Where have you been all my life? There is also a hidden parts car.
This  car showed up on CL and for some reason it eluded my attention for over three weeks.

These cars were advertised locally, but I thought that they were probably located somewhere out in the Central Valley. Field cars are rarely found in the local urbanized Bay Area. When the seller sent me these pictures I was almost certain that these were out in the country somewhere. But no, they were only about a half hour away. I just had to go and see them.

This thing looks quite well preserved.

The seller told me that the car had been purchased new by his father who was a British Car fan. You can see the Morris Minor in some shots. (What you won't see is the rather rough series one E-type).

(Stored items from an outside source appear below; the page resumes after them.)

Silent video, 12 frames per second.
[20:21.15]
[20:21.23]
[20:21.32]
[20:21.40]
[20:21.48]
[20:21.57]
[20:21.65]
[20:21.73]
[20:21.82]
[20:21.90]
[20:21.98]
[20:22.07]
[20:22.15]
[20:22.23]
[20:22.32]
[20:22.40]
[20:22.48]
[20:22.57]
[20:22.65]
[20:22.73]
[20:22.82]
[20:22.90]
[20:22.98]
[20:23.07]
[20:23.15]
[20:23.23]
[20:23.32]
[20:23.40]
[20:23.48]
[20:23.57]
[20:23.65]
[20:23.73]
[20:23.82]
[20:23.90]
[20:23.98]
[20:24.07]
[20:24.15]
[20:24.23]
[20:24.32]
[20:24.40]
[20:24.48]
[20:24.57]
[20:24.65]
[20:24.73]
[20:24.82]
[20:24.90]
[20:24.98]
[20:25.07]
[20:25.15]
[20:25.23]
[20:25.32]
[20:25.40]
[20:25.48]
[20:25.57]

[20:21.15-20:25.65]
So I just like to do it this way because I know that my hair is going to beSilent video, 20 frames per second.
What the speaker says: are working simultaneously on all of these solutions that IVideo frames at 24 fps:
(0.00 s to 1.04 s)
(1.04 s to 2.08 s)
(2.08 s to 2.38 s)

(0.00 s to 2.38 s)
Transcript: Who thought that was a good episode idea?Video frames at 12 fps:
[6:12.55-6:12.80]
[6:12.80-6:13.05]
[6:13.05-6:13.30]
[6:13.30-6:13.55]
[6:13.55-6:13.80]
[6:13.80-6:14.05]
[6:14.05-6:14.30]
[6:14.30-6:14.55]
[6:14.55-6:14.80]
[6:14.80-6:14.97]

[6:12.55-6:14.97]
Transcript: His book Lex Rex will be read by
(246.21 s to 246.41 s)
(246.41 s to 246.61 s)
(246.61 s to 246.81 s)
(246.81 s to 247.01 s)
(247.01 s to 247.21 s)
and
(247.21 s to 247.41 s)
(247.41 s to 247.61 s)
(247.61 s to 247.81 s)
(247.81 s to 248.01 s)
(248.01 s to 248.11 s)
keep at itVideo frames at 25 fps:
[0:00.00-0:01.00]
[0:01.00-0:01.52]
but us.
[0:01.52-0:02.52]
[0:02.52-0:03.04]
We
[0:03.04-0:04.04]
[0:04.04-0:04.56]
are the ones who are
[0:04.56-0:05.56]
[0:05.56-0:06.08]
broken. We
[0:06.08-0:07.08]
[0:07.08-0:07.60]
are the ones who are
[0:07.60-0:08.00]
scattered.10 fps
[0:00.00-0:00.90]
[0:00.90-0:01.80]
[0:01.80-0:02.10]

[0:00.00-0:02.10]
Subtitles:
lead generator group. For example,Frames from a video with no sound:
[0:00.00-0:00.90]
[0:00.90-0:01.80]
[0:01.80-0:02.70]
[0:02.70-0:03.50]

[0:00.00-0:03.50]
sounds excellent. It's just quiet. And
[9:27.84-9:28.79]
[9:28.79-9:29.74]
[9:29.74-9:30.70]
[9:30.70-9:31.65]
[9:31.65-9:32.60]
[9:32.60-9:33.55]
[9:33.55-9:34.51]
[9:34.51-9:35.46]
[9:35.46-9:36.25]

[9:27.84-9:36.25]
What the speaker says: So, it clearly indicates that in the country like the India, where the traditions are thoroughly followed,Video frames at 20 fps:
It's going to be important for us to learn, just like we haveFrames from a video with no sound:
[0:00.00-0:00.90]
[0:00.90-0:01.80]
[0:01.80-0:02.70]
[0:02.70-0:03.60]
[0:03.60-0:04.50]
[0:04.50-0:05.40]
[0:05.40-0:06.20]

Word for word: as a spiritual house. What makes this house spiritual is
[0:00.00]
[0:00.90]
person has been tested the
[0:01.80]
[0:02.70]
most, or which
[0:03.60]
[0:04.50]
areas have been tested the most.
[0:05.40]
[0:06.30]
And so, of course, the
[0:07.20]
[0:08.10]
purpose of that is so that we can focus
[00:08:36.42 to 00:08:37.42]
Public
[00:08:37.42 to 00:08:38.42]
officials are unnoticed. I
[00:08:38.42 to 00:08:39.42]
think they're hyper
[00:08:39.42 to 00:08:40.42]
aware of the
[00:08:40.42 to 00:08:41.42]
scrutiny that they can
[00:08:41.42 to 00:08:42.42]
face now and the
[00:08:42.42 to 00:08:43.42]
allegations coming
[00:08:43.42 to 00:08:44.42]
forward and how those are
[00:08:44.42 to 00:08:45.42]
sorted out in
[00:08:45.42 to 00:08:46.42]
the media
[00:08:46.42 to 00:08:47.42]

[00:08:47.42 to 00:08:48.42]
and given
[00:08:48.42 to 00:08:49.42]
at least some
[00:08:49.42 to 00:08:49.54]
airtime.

His Dad drove this car everyday up into the Eighties or Nineties when he got tired of operating the clutch and switched to an automatic Bentley. This old Jag was the car used in family vacations and the one the seller learned to drive in. The car was parked and covered while his Dad, involved himself in other projects. Time passed and the seller's Dad passed away several years ago.

Look between the seats. That's a shift lever!

The upholstery is actually pretty good on the seats and door cards. It was reupholstered some time in the past in blue vinyl.  There is some damage to the front seat bottom panels, but nothing not easily fixable.

This example really caught my interest previously, because it was equipped with a manual transmission.
What really caught my attention is the same thing that the car in Southern California had, a manual transmission. A non -synchromesh first gear, Moss gearbox.  Most of these I've seen for sale have that Borg Warner three speed automatic. Those old tranny's were well known to sap the performance from the car.  A manual transmission can be relatively easily gone through by the home mechanic. Because the mechanical bits of this car are shared with the XK120 all the way to the XK-E, there are lots of upgrades available.  A five speed conversion using a Toyota Supra box is a common upgrade, though usually found in an XK-E or the smaller Mark Two sedan.

This was the motor in the parts car.
The parts car has had an E-Type gear box installed sometime in the past.

                                          This was the included parts car. If I only had the room!

Look at that motor, This was from the period that led Jaguar to five victories at Le Mans. These models are the contemporaries of the famed XK120 and XK140. The Mark VII won the overall victory at the Mote Carlo rally in 1956. Talk about heritage. Talk about history. The seller has informed me that both cars were running when parked, but that was at least twenty years ago. He has to get rid of these cars to sell his late Father's house, and settle his estate. If the cars cannot be sold they will be scrapped. I can only hope that he can find a buyer for these often overlooked treasures.